Tôt le matin du 28 février 2026, les États-Unis ont lancé l'Opération Epic Fury, une campagne de frappes de précision coordonnées contre les infrastructures nucléaires, militaires et de commandement iraniennes. Simultanément, Israël a mené des frappes contre les installations iraniennes de production de missiles et les cibles des dirigeants du CGRI. L'Iran a répondu avec True Promise 4, son barrage de missiles le plus intense contre Israël à ce jour.
Qu'est-ce qui a déclenché Epic Fury
Le déclencheur immédiat a été les renseignements indiquant que l'Iran avait enrichi de l'uranium à 90 % de pureté (de qualité militaire) dans ses installations souterraines de Fordow, combinés à des preuves d'activités d'armement à Parchin. Les efforts diplomatiques n’ont pas réussi à stopper le programme, et les États-Unis et Israël ont déterminé qu’une action militaire était nécessaire pour empêcher l’Iran de franchir le seuil nucléaire.

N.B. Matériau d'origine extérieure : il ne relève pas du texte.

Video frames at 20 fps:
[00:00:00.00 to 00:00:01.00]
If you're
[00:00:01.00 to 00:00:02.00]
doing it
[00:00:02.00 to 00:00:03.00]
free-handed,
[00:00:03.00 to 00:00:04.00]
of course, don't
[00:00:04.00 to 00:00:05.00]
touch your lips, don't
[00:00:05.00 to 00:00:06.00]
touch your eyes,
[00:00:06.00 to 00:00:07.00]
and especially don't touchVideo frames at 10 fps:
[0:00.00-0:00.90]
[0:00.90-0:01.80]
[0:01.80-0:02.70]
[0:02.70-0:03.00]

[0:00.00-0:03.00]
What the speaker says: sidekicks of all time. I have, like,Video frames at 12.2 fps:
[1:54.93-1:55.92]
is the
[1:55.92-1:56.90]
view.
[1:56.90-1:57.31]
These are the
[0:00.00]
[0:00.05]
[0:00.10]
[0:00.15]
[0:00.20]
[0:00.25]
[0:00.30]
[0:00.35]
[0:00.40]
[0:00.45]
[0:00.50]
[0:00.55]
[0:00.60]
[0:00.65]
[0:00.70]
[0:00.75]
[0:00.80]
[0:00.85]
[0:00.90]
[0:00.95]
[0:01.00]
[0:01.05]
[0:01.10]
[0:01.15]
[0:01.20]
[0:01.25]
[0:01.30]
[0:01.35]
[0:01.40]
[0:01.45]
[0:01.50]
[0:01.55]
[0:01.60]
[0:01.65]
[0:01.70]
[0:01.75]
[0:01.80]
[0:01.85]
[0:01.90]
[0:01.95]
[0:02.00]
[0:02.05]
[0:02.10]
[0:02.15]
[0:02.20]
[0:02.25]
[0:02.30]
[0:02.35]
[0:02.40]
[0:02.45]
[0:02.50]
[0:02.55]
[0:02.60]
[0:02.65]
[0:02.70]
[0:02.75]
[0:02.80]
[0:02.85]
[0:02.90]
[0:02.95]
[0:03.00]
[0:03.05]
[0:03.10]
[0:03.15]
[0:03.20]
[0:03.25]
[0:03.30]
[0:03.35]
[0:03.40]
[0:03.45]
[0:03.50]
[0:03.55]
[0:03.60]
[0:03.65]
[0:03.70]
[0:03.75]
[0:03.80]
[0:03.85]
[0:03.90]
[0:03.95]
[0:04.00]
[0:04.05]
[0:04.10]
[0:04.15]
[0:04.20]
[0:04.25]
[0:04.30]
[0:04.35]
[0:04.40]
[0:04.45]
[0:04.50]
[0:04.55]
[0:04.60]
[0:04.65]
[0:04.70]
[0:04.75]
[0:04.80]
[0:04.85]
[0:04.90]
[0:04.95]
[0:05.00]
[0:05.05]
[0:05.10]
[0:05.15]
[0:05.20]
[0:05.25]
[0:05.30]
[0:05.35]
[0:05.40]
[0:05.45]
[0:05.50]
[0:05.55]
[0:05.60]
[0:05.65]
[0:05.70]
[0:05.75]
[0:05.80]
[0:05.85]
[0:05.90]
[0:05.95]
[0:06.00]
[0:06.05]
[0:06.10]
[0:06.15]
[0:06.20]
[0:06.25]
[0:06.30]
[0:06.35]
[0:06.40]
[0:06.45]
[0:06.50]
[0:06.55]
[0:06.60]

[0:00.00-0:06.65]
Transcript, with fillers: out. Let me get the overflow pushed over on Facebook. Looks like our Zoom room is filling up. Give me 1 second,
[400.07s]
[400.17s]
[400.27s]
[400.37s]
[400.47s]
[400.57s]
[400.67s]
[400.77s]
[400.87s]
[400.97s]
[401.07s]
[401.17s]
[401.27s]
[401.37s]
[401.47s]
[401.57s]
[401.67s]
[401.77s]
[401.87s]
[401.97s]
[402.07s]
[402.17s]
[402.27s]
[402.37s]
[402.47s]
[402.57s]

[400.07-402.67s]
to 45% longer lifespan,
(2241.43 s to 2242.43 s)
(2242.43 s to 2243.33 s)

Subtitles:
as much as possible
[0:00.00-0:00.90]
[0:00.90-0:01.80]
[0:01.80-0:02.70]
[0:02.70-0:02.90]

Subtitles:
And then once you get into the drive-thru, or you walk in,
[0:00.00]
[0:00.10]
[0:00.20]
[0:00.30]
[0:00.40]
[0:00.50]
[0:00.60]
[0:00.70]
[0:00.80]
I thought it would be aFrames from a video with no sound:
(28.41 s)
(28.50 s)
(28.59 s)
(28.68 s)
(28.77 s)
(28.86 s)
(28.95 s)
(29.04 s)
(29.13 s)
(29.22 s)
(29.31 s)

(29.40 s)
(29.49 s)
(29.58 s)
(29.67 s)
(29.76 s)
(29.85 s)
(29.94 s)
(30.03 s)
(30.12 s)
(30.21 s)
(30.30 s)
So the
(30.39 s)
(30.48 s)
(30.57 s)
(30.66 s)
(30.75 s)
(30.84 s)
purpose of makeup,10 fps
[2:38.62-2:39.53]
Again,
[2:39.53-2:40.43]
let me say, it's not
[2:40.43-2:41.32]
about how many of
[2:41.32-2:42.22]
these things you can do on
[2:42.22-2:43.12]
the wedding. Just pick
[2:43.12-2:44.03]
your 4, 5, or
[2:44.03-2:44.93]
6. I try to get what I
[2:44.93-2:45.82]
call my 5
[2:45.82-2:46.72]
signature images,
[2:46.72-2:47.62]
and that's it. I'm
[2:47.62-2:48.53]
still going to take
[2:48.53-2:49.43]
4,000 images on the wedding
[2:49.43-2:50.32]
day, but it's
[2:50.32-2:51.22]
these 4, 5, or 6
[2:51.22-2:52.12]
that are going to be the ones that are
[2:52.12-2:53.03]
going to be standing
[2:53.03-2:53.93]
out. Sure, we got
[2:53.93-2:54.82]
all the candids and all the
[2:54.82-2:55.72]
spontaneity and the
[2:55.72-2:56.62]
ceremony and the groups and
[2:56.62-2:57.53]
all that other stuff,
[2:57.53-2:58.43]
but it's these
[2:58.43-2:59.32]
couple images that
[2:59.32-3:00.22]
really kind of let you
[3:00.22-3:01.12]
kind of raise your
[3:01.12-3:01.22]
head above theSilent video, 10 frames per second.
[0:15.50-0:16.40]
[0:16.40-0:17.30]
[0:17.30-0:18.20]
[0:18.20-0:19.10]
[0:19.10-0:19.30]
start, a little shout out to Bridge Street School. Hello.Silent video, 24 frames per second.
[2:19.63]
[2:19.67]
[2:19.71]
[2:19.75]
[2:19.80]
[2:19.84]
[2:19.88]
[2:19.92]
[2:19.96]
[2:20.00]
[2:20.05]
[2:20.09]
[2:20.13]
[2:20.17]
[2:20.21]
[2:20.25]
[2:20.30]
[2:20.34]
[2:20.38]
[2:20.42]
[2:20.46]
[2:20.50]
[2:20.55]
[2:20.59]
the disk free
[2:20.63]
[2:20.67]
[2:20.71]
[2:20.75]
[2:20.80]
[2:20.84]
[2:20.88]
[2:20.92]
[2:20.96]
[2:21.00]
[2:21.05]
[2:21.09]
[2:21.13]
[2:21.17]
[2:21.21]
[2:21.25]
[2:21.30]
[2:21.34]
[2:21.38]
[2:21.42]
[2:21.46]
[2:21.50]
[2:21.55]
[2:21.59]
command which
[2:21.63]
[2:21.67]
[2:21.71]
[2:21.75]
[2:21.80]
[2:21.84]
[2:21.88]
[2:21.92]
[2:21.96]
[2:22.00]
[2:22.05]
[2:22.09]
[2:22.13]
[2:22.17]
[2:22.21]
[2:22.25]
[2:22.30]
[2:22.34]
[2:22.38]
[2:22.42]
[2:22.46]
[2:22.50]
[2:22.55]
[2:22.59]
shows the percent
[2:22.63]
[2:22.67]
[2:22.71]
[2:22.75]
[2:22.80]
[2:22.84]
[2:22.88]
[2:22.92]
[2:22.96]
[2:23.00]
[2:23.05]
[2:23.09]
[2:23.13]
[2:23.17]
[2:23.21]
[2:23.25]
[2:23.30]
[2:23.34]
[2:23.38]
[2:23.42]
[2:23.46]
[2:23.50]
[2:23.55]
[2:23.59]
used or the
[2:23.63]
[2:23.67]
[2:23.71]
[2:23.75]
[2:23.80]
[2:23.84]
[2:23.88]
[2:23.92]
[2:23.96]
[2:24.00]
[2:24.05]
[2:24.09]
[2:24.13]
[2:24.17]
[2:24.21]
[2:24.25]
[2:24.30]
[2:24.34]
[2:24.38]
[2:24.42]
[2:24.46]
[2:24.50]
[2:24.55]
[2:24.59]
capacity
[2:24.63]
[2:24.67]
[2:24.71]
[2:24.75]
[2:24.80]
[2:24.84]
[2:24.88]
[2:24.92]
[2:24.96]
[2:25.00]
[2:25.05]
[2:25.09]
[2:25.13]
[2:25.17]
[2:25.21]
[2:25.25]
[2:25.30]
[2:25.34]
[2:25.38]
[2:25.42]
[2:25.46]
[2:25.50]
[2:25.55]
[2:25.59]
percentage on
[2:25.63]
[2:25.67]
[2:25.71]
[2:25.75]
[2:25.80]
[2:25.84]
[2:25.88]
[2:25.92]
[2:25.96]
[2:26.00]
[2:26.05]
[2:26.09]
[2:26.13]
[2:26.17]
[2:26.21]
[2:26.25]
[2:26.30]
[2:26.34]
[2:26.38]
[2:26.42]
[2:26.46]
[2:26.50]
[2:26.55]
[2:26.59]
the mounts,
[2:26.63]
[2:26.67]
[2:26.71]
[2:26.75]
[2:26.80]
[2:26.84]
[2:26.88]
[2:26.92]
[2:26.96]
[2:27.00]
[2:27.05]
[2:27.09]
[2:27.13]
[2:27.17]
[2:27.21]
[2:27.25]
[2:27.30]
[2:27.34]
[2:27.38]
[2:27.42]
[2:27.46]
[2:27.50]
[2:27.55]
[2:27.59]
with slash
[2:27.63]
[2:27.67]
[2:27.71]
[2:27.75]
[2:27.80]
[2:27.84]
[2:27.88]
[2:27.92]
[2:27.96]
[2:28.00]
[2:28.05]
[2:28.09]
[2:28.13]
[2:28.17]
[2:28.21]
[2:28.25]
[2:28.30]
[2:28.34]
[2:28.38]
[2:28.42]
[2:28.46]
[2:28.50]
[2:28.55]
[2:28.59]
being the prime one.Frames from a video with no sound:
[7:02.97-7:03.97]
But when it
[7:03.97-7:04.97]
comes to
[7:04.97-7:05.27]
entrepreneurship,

Cependant, les causes sous-jacentes étaient des années d'escalade : les opérations True Promise 1 à 3, les attaques des Houthis contre les navires de la mer Rouge, les frappes par procuration contre les forces américaines en Irak et en Syrie, et l'échec des pourparlers de relance du JCPOA.
Les horaires d'ouverture
L'attaque a commencé vers 04h00 heure locale (0030 UTC) avec :
- Missiles de croisière Tomahawk lancés depuis des destroyers et des sous-marins dans la mer d'Oman et en Méditerranée, ciblant les radars de défense aérienne et les nœuds de commandement
- Bombardiers furtifs B-2 Spirit délivrant des pénétrateurs massifs de munitions GBU-57 contre les installations nucléaires souterraines de Fordow et Natanz
- Frappes de F-35 et de F-15E contre les installations de commandement du CGRI, les usines de production de missiles et les usines de drones
- Frappes de l'armée de l'air israélienne (F-35I Adir) contre d'autres cibles liées au nucléaire et contre des installations de la force aérospatiale du CGRI
Cibles clés
Réponse iranienne : True Promise 4
En quelques heures, l'Iran a lancé True Promise 4 : plus de 200 missiles balistiques sur des cibles israéliennes, accompagné d'attaques simultanées des Houthis depuis le Yémen et d'attaques à la roquette depuis les positions du Hezbollah au Liban. Il s'agissait de l'attaque multi-axes la plus intense qu'Israël ait jamais connue.
Les défenses aériennes israéliennes et américaines ont intercepté la majorité des missiles entrants, mais leur volume même a entraîné plusieurs pénétrations. Des missiles ont frappé près de Tel-Aviv, de Haïfa et des installations militaires dans le Néguev. Des victimes civiles ont été signalées pour la première fois à cause de missiles balistiques iraniens.
Opérations en cours
Depuis la publication, les opérations se poursuivent. Les États-Unis mènent des frappes successives contre les infrastructures militaires survivantes, tandis que l’Iran continue de lancer des missiles balistiques depuis des installations souterraines qui ont survécu à l’attaque initiale. Le front Houthi dans la mer Rouge s'est intensifié, avec des attaques de missiles antinavires contre les navires commerciaux.
Évaluation initiale
Les premières évaluations suggèrent :
- La capacité d'enrichissement nucléaire de l'Iran a été considérablement dégradée mais pas éliminée
- La Force aérospatiale du CGRI a perdu d'importantes infrastructures de surface, mais des stocks souterrains de missiles subsistent
- L'Iran conserve la capacité de lancer des missiles en représailles pendant une période prolongée
- Le risque d'escalade régionale reste élevé alors que les forces mandataires poursuivent leurs opérations
Les conséquences complètes de l'opération Epic Fury se dérouleront sur des semaines et des mois. Ce qui est déjà clair, c'est qu'il s'agit de l'opération militaire américaine la plus importante au Moyen-Orient depuis l'invasion de l'Irak en 2003.